What the task requires ▸ Any picture in the material should be left out, while all other lines are copied exactly.

Data to use ▸
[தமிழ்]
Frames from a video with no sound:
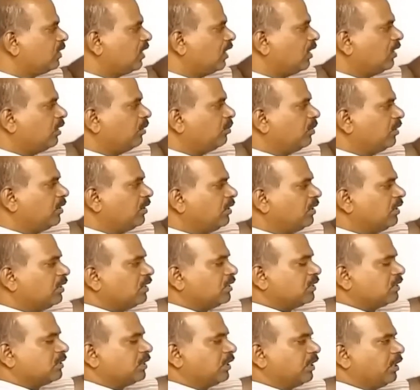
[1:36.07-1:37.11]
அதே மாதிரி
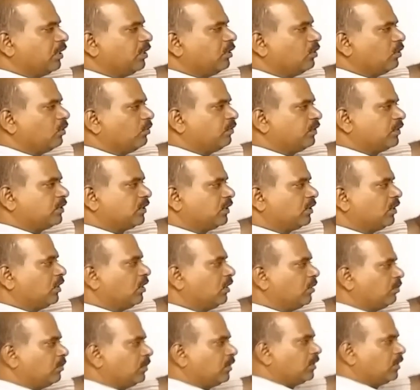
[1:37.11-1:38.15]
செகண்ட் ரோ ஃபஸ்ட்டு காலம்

Expected answer ▸
[தமிழ்]
Frames from a video with no sound:
[1:36.07-1:37.11]
அதே மாதிரி
[1:37.11-1:38.15]
செகண்ட் ரோ ஃபஸ்ட்டு காலம்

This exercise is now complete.